11

I am working on a django based web app that takes python file as input which contains some function, then in backend i have some lists that are passed as parameters through the user's function,which will generate a single value output.The result generated will be used for some further computation.

Here is how the function inside the user's file look like :

def somefunctionname(list):

    ''' some computation performed on list'''

    return float value

At present the approach that i am using is taking user's file as normal file input. Then in my views.py i am executing the file as module and passing the parameters with eval function.

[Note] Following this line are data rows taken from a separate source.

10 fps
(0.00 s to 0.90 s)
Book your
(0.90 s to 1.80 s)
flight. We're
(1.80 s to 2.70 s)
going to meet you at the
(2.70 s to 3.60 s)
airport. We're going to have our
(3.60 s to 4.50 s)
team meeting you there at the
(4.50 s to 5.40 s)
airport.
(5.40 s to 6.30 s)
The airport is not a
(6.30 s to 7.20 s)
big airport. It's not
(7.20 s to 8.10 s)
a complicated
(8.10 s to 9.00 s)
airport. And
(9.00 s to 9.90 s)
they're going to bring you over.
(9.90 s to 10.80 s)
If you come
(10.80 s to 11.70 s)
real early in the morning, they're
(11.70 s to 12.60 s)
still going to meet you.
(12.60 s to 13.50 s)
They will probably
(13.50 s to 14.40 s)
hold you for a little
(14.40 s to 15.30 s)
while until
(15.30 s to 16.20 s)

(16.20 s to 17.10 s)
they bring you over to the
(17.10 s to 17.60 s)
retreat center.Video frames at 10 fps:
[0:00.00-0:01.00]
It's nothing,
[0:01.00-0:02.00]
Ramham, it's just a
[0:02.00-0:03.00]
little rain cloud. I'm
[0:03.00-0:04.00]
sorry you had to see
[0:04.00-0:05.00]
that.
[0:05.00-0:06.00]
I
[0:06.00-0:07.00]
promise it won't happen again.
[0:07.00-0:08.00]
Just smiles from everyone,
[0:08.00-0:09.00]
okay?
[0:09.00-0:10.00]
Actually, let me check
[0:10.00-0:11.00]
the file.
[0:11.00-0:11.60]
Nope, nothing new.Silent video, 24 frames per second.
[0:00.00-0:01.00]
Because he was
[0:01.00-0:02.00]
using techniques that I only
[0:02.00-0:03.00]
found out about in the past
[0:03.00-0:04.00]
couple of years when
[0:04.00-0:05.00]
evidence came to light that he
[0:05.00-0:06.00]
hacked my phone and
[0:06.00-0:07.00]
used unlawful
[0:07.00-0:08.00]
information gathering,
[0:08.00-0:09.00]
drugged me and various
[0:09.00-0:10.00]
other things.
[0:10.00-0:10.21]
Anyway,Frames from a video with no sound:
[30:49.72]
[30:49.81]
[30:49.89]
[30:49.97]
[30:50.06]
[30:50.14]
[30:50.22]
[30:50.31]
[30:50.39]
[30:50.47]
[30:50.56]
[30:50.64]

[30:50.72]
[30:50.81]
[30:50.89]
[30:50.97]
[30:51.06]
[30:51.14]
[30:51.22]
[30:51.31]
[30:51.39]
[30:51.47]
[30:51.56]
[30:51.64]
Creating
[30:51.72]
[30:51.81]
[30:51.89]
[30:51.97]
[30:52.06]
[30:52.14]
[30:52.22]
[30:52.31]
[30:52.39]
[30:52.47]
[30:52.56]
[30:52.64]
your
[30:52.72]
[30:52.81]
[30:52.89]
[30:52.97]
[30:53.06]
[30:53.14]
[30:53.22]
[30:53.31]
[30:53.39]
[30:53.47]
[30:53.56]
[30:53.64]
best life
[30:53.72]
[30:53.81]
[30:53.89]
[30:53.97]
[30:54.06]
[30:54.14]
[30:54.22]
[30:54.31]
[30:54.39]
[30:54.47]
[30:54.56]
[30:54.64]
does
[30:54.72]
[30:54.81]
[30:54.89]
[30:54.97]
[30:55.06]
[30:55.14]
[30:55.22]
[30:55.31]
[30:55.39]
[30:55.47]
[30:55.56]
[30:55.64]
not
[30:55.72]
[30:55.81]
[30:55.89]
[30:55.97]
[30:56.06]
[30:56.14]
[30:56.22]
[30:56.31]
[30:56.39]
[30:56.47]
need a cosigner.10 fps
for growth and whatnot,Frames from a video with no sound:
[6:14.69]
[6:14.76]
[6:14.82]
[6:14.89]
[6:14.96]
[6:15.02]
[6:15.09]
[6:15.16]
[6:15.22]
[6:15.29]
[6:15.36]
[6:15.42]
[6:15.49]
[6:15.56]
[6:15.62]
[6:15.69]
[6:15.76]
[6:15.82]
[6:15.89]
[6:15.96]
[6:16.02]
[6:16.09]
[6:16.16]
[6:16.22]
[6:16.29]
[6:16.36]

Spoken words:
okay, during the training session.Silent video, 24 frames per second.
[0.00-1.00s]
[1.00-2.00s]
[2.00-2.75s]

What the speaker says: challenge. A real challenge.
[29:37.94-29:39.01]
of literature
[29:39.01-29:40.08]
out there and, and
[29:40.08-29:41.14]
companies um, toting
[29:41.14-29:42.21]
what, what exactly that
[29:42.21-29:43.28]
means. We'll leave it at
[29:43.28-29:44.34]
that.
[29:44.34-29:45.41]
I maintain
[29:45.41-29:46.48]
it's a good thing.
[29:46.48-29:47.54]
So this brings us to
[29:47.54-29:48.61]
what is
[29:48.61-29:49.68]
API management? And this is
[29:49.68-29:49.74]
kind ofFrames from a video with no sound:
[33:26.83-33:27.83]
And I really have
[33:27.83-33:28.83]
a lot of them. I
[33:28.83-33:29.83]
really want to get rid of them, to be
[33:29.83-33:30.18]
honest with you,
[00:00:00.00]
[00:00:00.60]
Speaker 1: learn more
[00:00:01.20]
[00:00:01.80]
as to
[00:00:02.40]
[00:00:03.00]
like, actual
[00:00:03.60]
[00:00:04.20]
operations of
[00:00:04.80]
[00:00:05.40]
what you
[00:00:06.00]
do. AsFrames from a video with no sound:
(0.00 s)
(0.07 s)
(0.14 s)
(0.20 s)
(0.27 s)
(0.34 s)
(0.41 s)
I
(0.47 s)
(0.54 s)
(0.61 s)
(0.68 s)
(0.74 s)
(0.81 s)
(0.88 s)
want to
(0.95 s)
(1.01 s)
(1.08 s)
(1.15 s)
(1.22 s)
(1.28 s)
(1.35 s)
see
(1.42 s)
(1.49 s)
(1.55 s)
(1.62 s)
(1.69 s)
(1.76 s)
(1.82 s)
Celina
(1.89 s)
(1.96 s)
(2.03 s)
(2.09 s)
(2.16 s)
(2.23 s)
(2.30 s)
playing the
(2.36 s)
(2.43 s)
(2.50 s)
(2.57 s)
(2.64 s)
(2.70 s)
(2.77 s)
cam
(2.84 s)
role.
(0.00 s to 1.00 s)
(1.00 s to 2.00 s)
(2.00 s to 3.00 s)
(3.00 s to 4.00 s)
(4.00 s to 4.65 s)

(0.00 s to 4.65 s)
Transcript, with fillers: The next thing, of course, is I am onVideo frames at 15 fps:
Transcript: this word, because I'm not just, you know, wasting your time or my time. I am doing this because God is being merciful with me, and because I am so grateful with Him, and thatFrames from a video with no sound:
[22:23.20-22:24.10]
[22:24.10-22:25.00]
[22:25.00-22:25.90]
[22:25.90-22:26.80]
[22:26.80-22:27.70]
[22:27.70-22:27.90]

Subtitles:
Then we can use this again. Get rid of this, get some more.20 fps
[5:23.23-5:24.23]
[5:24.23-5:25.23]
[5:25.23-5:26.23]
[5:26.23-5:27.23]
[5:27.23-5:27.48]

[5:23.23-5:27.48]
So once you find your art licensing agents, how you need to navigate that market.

Snippet is given below.

Here modulename is the python file name that i had taken from user and importing as module

exec("import "+modulename)

result = eval(f"{modulename}.{somefunctionname}(arguments)")

Which is working absolutely fine. But i know this is not the secured approach.

My question , Is there any other way through which i can run users file securely as the method that i am using is not secure ? I know the proposed solutions can't be full proof but what are the other ways in which i can run this (like if it can be solved with dockerization then what will be the approach or some external tools that i can use with API )? Or if possible can somebody tell me how can i simply sandbox this or any tutorial that can help me..?

Any reference or resource will be helpful.

2 Answers 2

11

It is an important question. In python sandboxing is not trivial.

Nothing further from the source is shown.